To do
Look for the line with "[3.00-3.50s]" in the data below, then reproduce word for word that line and every line after it. Leave out all pictures and add nothing.

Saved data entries
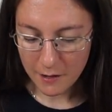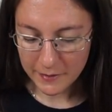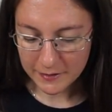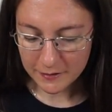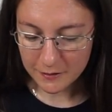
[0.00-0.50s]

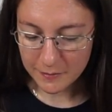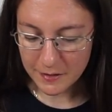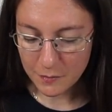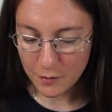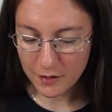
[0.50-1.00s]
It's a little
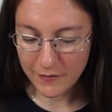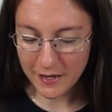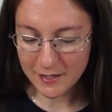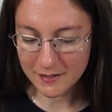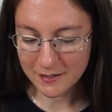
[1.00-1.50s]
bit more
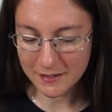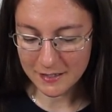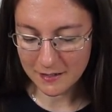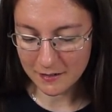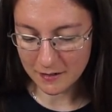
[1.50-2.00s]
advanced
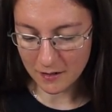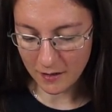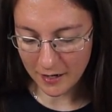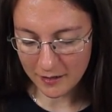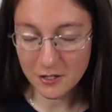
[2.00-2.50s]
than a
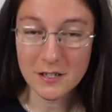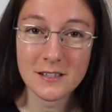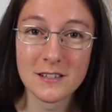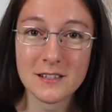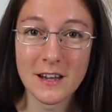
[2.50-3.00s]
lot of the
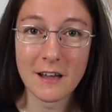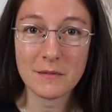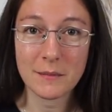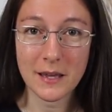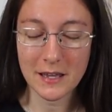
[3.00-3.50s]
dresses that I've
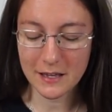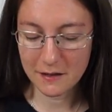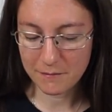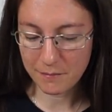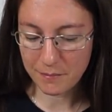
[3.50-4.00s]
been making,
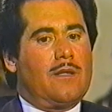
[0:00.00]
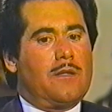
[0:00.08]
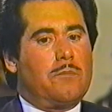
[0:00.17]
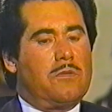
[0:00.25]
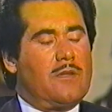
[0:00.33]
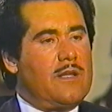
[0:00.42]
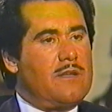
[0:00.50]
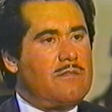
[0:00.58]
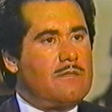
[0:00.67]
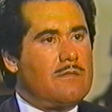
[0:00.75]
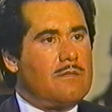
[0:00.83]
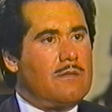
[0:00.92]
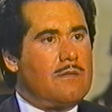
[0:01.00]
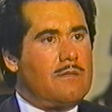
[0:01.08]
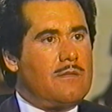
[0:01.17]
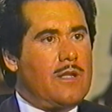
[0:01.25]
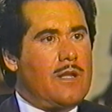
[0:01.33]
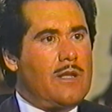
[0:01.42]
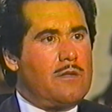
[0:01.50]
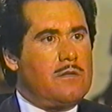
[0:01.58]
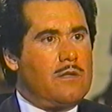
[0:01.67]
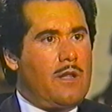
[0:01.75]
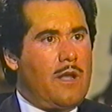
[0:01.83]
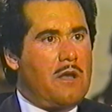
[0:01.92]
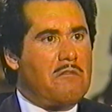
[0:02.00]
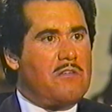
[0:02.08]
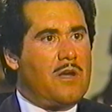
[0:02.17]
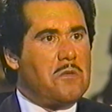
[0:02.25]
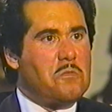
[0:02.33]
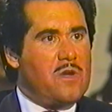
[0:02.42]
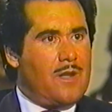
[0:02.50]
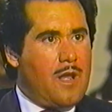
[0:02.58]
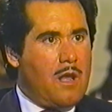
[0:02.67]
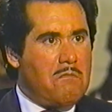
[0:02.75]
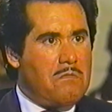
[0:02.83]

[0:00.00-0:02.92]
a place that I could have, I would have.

Exercise solution
[3.00-3.50s]
dresses that I've
[3.50-4.00s]
been making,
[0:00.00]
[0:00.08]
[0:00.17]
[0:00.25]
[0:00.33]
[0:00.42]
[0:00.50]
[0:00.58]
[0:00.67]
[0:00.75]
[0:00.83]
[0:00.92]
[0:01.00]
[0:01.08]
[0:01.17]
[0:01.25]
[0:01.33]
[0:01.42]
[0:01.50]
[0:01.58]
[0:01.67]
[0:01.75]
[0:01.83]
[0:01.92]
[0:02.00]
[0:02.08]
[0:02.17]
[0:02.25]
[0:02.33]
[0:02.42]
[0:02.50]
[0:02.58]
[0:02.67]
[0:02.75]
[0:02.83]

[0:00.00-0:02.92]
a place that I could have, I would have.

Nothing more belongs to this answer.